Collected data:
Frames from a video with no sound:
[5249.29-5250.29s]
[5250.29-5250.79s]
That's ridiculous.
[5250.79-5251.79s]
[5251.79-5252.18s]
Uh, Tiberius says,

...

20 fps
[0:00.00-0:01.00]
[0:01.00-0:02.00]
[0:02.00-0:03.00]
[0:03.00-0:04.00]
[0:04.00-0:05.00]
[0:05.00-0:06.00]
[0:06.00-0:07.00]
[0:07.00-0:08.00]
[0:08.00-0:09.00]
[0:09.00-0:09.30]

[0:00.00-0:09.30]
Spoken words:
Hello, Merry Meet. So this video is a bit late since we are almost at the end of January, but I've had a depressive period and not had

* _What is required_
The required output is every line above from the one with "[0:01.00-0:02.00]" down to the one with "[0:00.00-0:09.30]", restated word for word, ends included.

* _Task answer_
[0:01.00-0:02.00]
[0:02.00-0:03.00]
[0:03.00-0:04.00]
[0:04.00-0:05.00]
[0:05.00-0:06.00]
[0:06.00-0:07.00]
[0:07.00-0:08.00]
[0:08.00-0:09.00]
[0:09.00-0:09.30]

[0:00.00-0:09.30]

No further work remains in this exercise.